# Exercise description
Exactly retype the lines below from the one containing "[0:09.00-0:09.90]" through the end of the listing. Leave pictures out.

# Input material

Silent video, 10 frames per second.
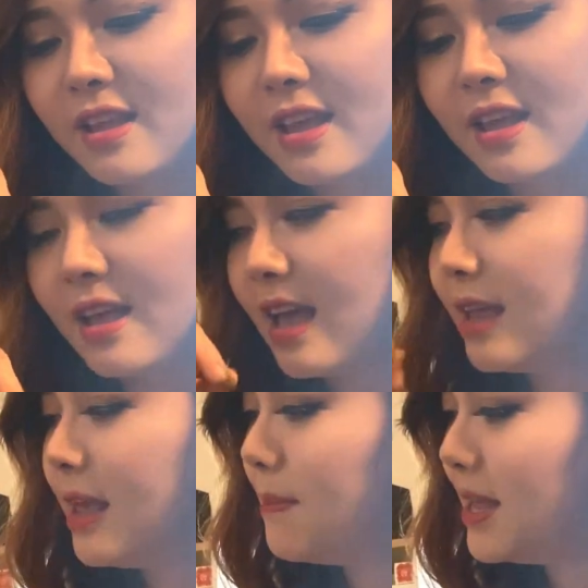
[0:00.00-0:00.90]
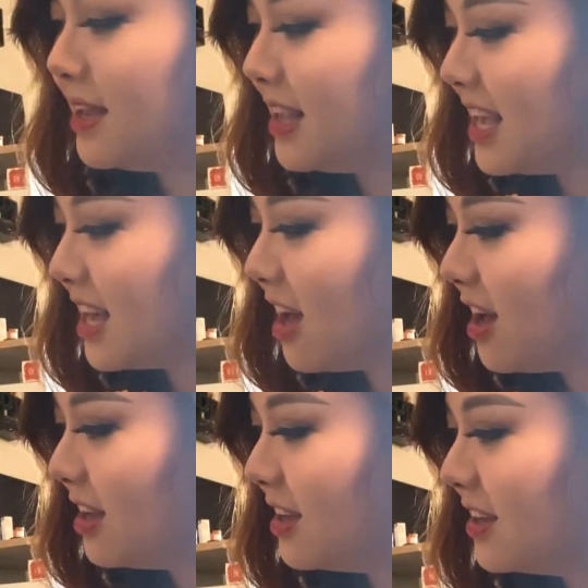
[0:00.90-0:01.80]
Đây, ăn thêm miếng nữa đi con.
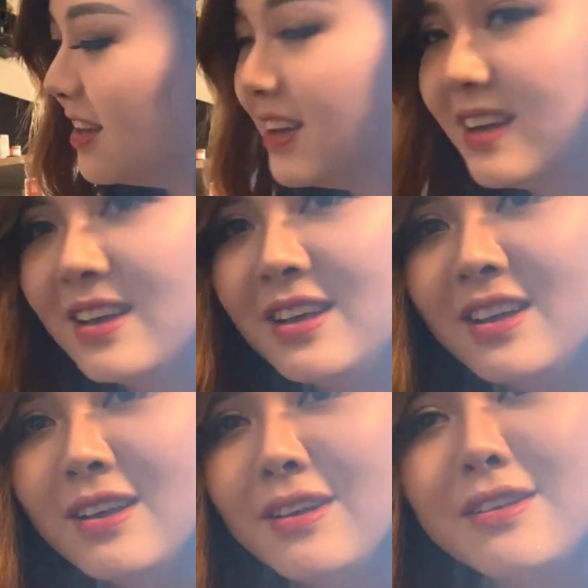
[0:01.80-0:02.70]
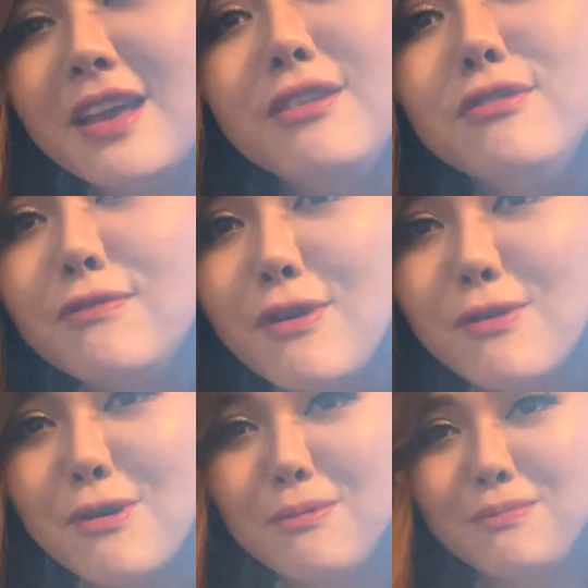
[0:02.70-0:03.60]
Dễ thương vô
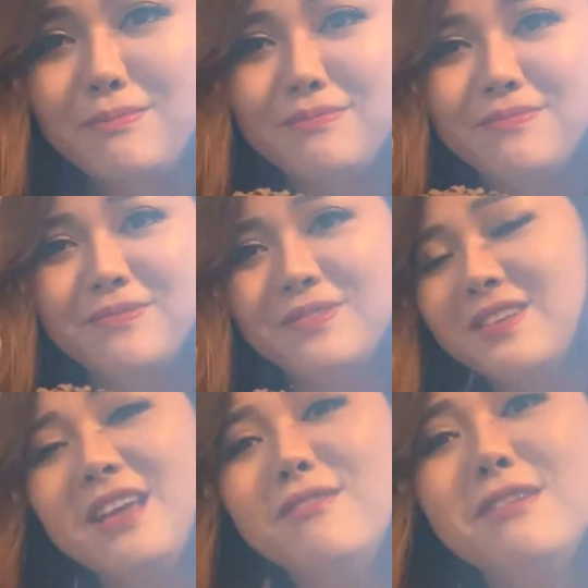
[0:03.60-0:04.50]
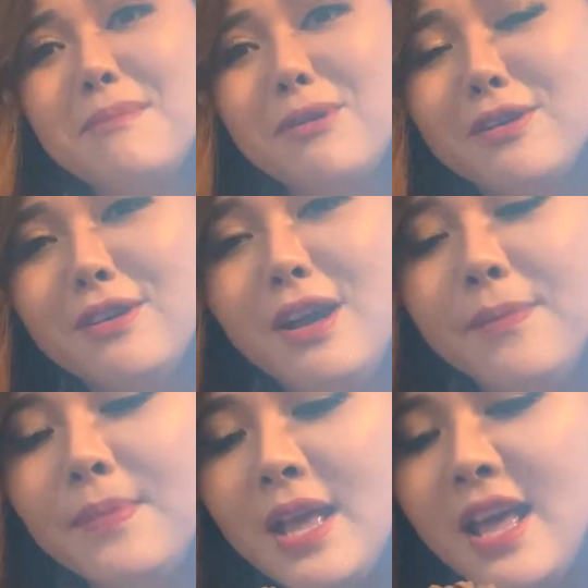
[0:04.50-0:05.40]
cùng, dễ thương lắm mọi người ơi.
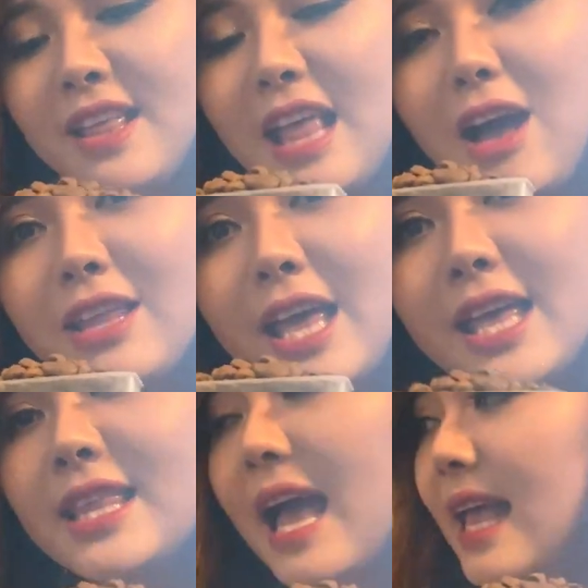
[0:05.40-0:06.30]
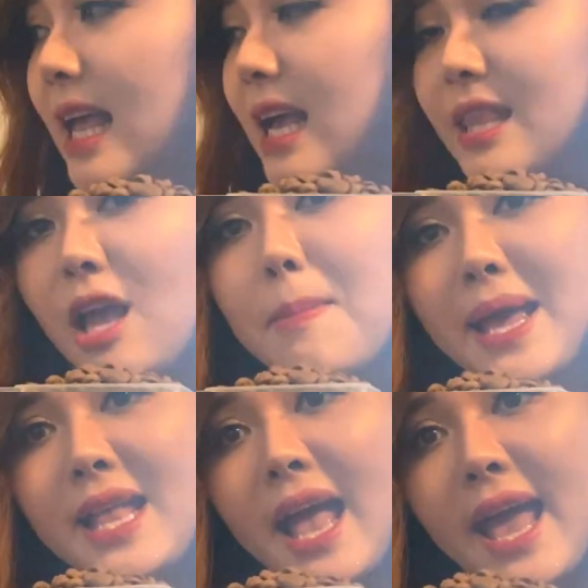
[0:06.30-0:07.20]
Đó, thì hiện tại là nó
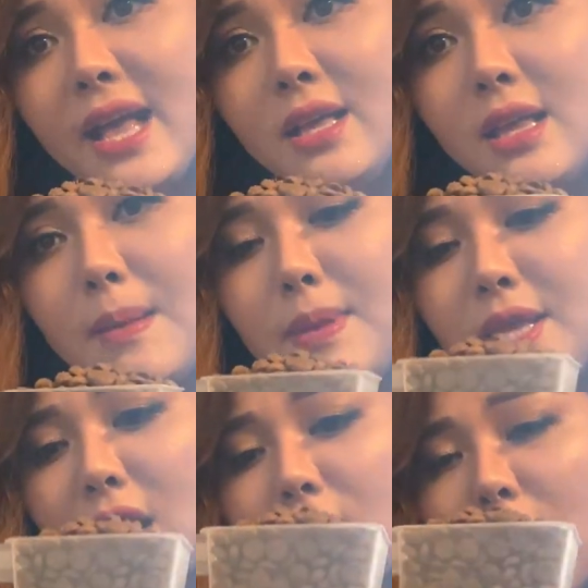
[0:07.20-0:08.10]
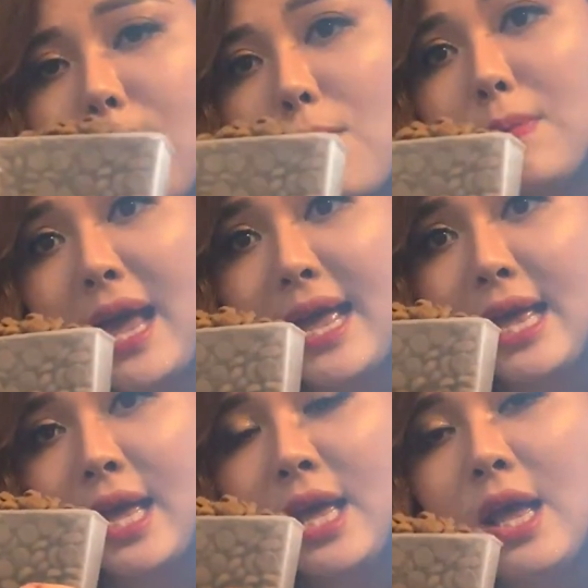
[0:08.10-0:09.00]
bảy tháng thì mình cho nó một
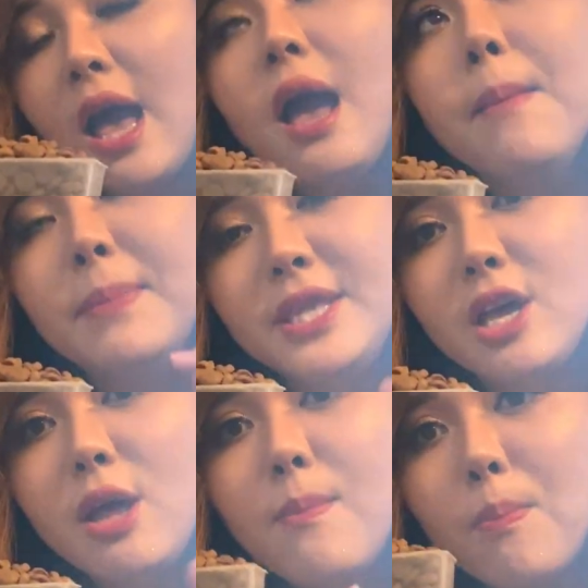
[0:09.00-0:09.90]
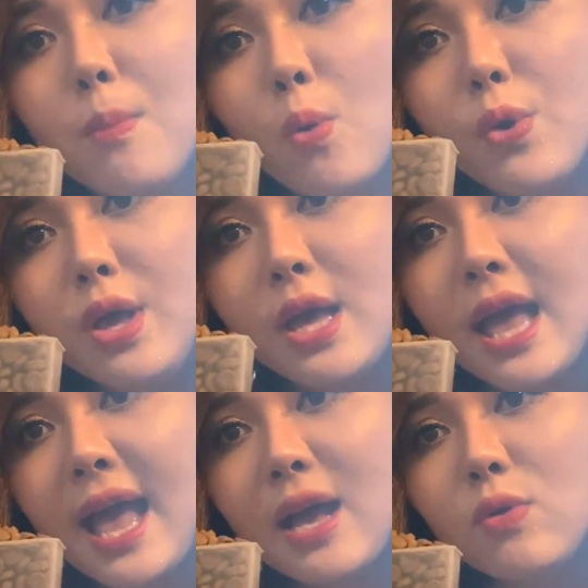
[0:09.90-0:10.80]
ngày, à, mình cho nó một buổi
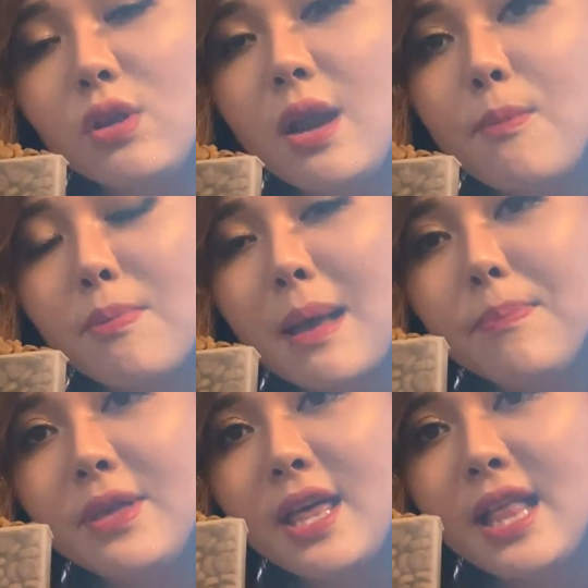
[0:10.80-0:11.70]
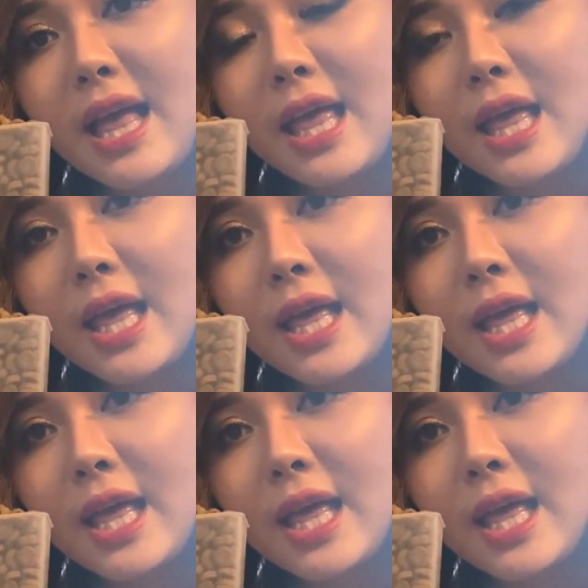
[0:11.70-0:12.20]
ăn của nó là một cặp như thế này.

# Answer area
[0:09.00-0:09.90]
[0:09.90-0:10.80]
ngày, à, mình cho nó một buổi
[0:10.80-0:11.70]
[0:11.70-0:12.20]
ăn của nó là một cặp như thế này.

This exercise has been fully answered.